E della politica del Green pass, obbligatorio a scuola per insegnanti, dirigenti, personale ed esterni. Il lasciapassare è, invece, facoltativo per gli studenti e in ogni caso non funge da precondizione per l’accesso agli istituti. Per le fasce più giovani si è preferito proseguire sulla strada della moral suasion sul fronte dell’adesione alla profilassi anti Covid, con ottimi risultati: secondo gli ultimi aggiornamenti su una platea di oltre 4 milioni e 600mila individui di età compresa fra i 12 e i 19 anni, risulta vaccinato con almeno una dose più del 68%, mentre ha concluso il ciclo più del 66,5%. E questo nonostante la campagna, per i giovanissimi, sia iniziata più tardi rispetto alle altre fasce di età. Decisiva, in questo senso, l’accelerazione impressa dal commissario Figliuolo subito dopo Ferragosto con la lettera con cui ha chiesto alle regioni di favorire l’accesso alla campagna per gli studenti senza necessità di prenotazione.
L’immunizzazione ha determinato un calo dei contagi nella fascia 0-19 anni, 13.352 nella settimana compresa fra il 13 e il 26 settembre uno degli ultimi monitoraggidi Iss e ministero della Salute. «Per ora non abbiamo particolari segnali di allarme dalle scuole, stiamo monitorando con molta attenzione l’evoluzione epidemiologica – ha commentato poco tempo fa il dg della Prevenzione del dicastero, Gianni Rezza – Fortunatamente i bambini anche se infettati da SarsCov2 raramente sviluppano la malattia in forma grave. Dobbiamo comunque monitorare la situazione per valutare se il virus cominci a circolare più rapidamente, ma per ora non ci sono particolari allerte e speriamo continui così».

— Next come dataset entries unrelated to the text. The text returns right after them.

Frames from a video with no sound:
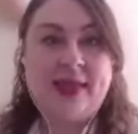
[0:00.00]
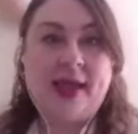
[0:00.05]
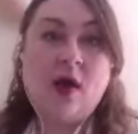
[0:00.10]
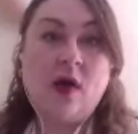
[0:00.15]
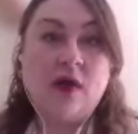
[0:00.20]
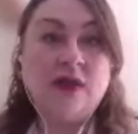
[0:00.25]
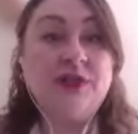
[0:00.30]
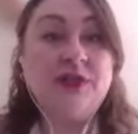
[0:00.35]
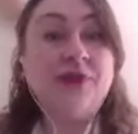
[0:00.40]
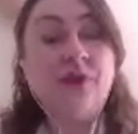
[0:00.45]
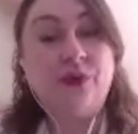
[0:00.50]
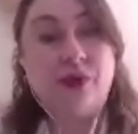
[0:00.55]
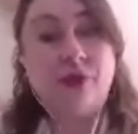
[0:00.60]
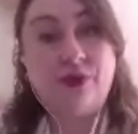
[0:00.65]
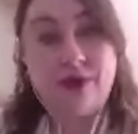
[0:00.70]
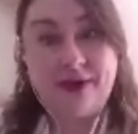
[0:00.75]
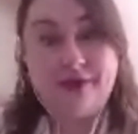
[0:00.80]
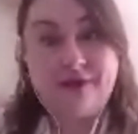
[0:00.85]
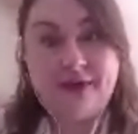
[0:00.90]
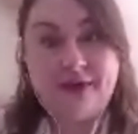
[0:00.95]
they ask for a
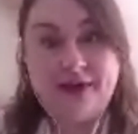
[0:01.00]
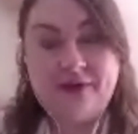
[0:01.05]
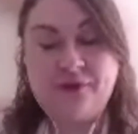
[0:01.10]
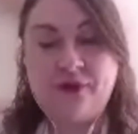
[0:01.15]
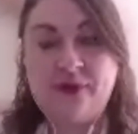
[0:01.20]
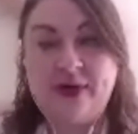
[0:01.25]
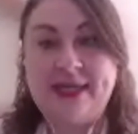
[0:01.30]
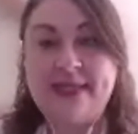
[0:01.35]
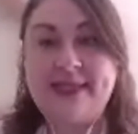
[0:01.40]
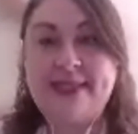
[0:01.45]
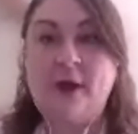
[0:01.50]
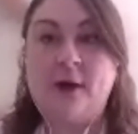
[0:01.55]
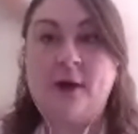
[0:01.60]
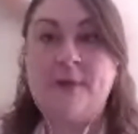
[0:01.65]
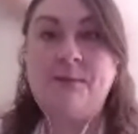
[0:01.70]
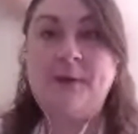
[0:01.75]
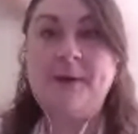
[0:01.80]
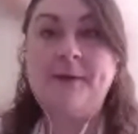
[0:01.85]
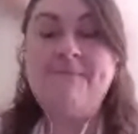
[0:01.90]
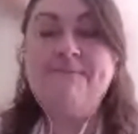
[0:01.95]
refund, for
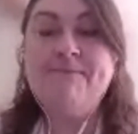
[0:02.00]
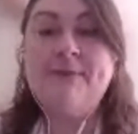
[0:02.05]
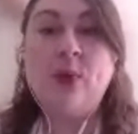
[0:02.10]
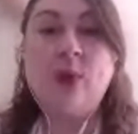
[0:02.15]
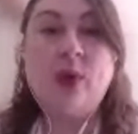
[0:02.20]
example.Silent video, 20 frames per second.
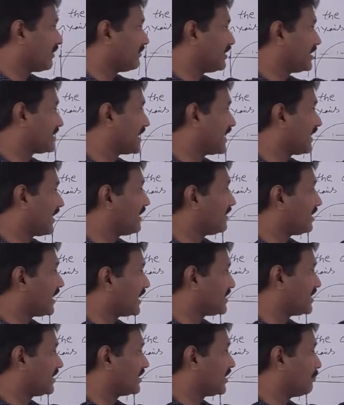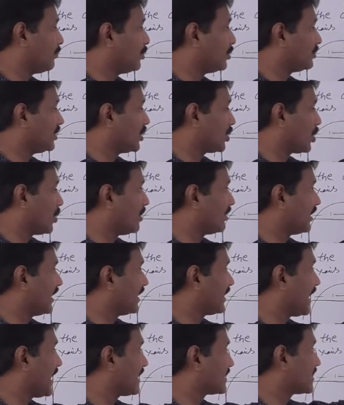the circle touching both the
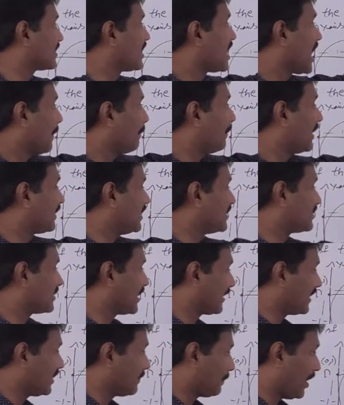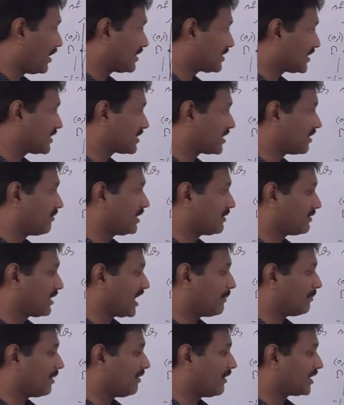coordinate axis. But the circle passes through 1,
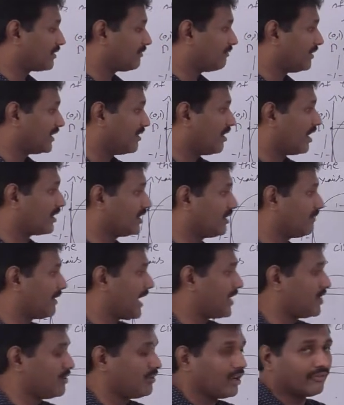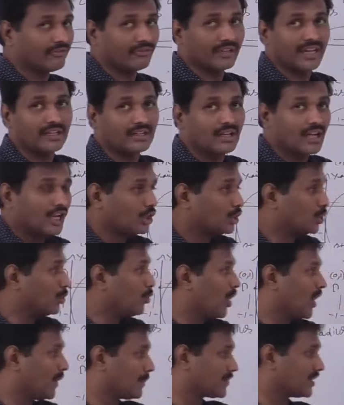1. We got the value of n. Two
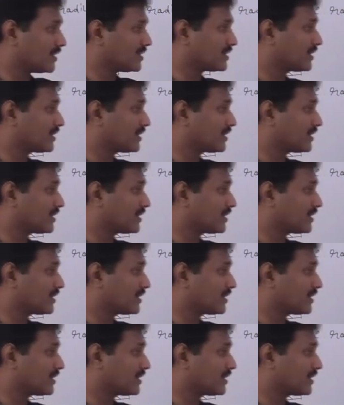options.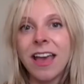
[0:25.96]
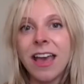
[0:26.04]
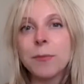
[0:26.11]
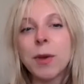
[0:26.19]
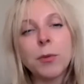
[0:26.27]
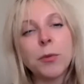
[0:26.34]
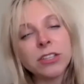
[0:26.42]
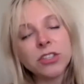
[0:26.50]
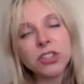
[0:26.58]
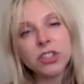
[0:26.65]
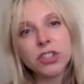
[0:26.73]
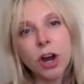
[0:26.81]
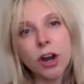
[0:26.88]
Maybe we could
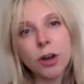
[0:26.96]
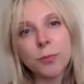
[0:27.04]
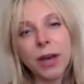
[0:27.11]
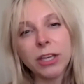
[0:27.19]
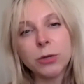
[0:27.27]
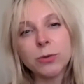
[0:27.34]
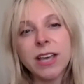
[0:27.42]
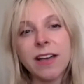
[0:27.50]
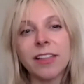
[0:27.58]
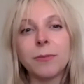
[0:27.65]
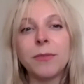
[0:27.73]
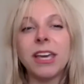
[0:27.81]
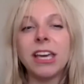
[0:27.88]
start by you
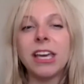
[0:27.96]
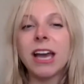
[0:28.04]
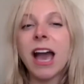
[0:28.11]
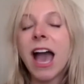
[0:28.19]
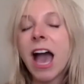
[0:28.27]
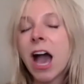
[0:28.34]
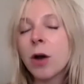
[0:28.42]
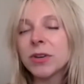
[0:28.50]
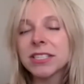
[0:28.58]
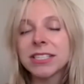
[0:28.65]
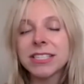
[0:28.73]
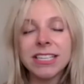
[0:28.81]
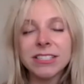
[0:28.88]
telling me how
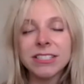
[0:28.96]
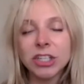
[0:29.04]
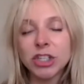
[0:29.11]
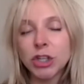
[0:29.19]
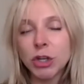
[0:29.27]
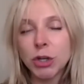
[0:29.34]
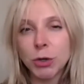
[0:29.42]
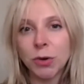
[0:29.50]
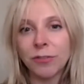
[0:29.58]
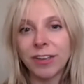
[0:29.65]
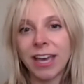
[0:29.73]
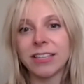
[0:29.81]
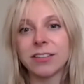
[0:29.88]
is season two
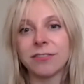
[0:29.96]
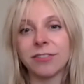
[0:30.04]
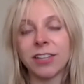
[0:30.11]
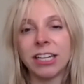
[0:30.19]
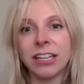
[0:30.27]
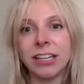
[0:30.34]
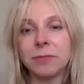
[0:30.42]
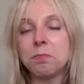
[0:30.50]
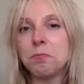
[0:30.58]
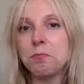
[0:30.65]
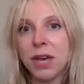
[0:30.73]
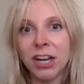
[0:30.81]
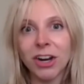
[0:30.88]
of Gangs of London
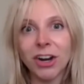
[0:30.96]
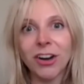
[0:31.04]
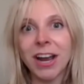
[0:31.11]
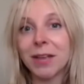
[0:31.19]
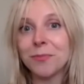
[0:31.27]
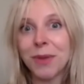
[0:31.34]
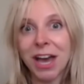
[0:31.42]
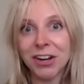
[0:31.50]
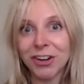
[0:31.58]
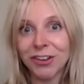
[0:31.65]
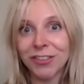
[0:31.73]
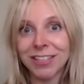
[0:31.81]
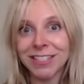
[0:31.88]
bigger and
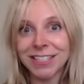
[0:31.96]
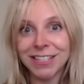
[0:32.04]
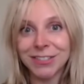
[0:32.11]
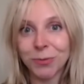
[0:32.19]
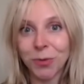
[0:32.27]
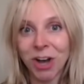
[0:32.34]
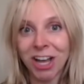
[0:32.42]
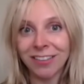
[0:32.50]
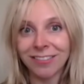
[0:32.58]
better than season one?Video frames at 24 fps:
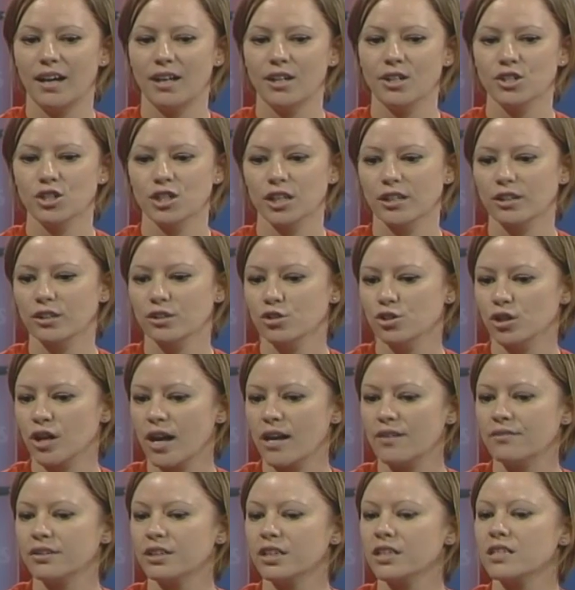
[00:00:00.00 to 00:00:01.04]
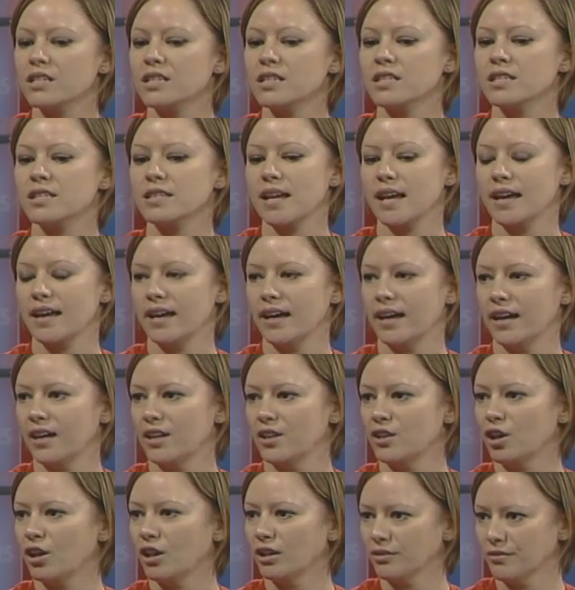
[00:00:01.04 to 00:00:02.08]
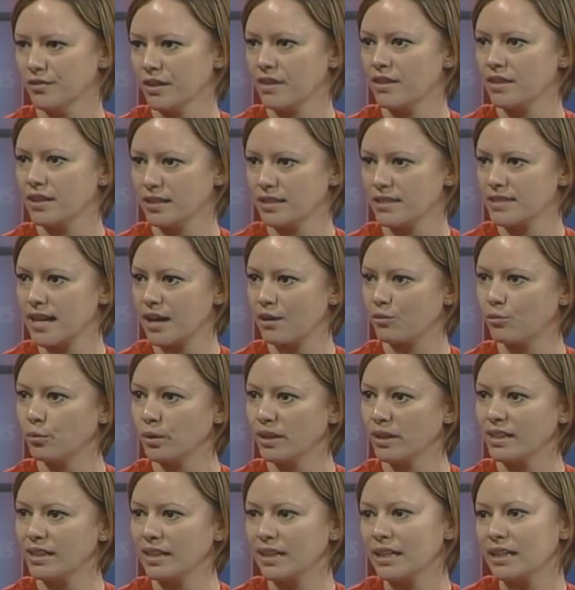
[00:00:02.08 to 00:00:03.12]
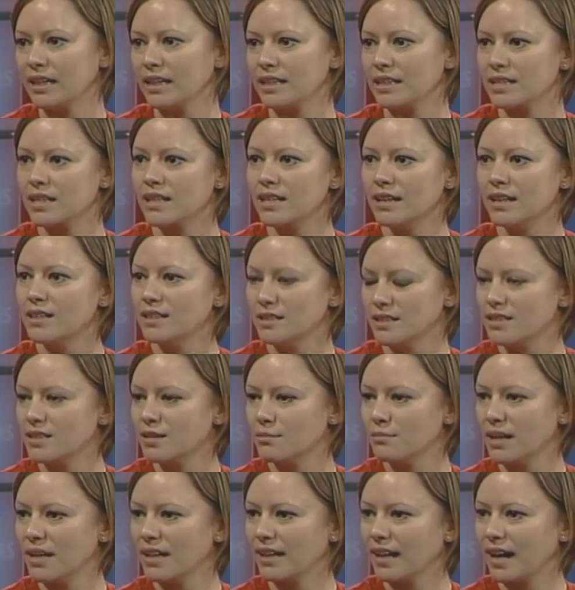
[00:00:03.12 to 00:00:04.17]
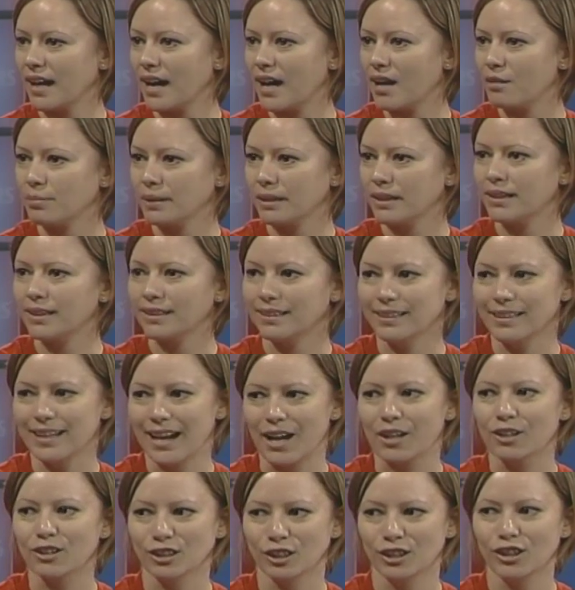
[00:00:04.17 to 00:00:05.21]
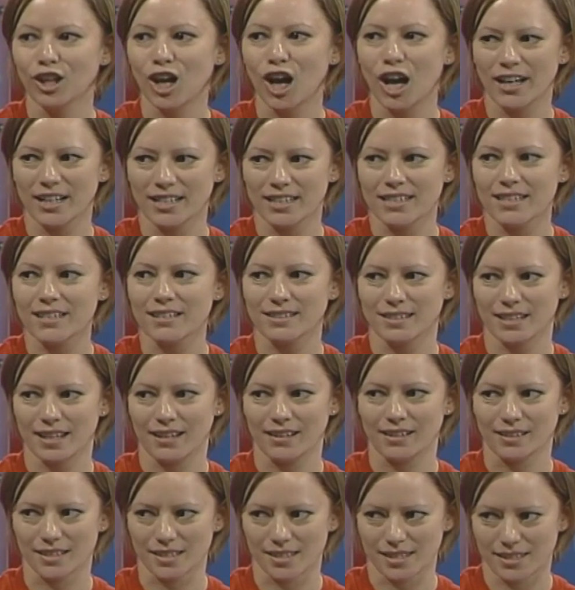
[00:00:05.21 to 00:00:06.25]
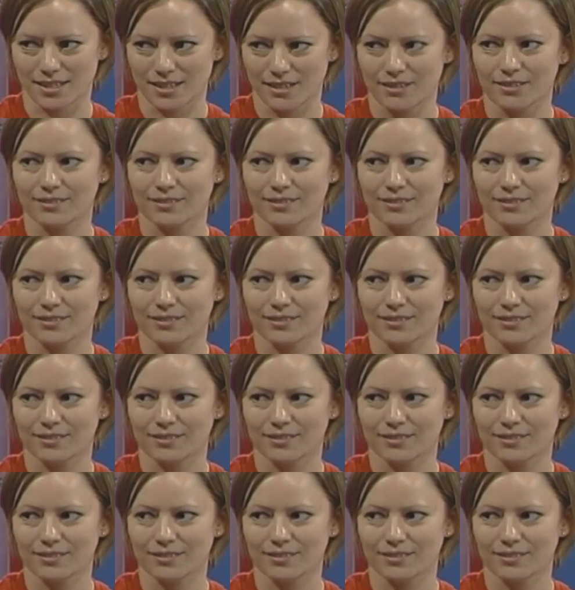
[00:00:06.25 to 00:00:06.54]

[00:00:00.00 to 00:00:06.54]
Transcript: shuttle drivers and all of the things that we need to make it happen, and yeah, a lot of details.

Sul tema della prevenzione del contagio a scuola, dunque, l’Italia per il momento si conferma un modello. Altrove, infatti, le riaperture degli istituti hanno giocato un ruolo non secondario sulla risalita dei casi. Nel Regno Unito le autorità sanitarie hanno sollecitato il governo all’adozione di un “piano B” per l’inverno, stagione nella quale la proiezione di casi quotidiani – secondo il locale ministro della Sanità, Javid – potrebbe arrivare anche a quota 100mila.
Oggi siamo intorno ai 50mila e sulla recrudescenza dell’epidemia pesano anche la riapertura di scuole e uffici e, quindi, un maggiore affollamento dei mezzi pubblici. Settore, anche questo, su cui l’esecutivo italiano ha lavorato tanto prima della ripartenza delle lezioni in presenza, prevedendo nuovi stanziamenti a favore delle regioni, le quali – ha esortato il ministro Enrico Giovannini a inizio settembre «hanno ora i mezzi per potenziare il servizio».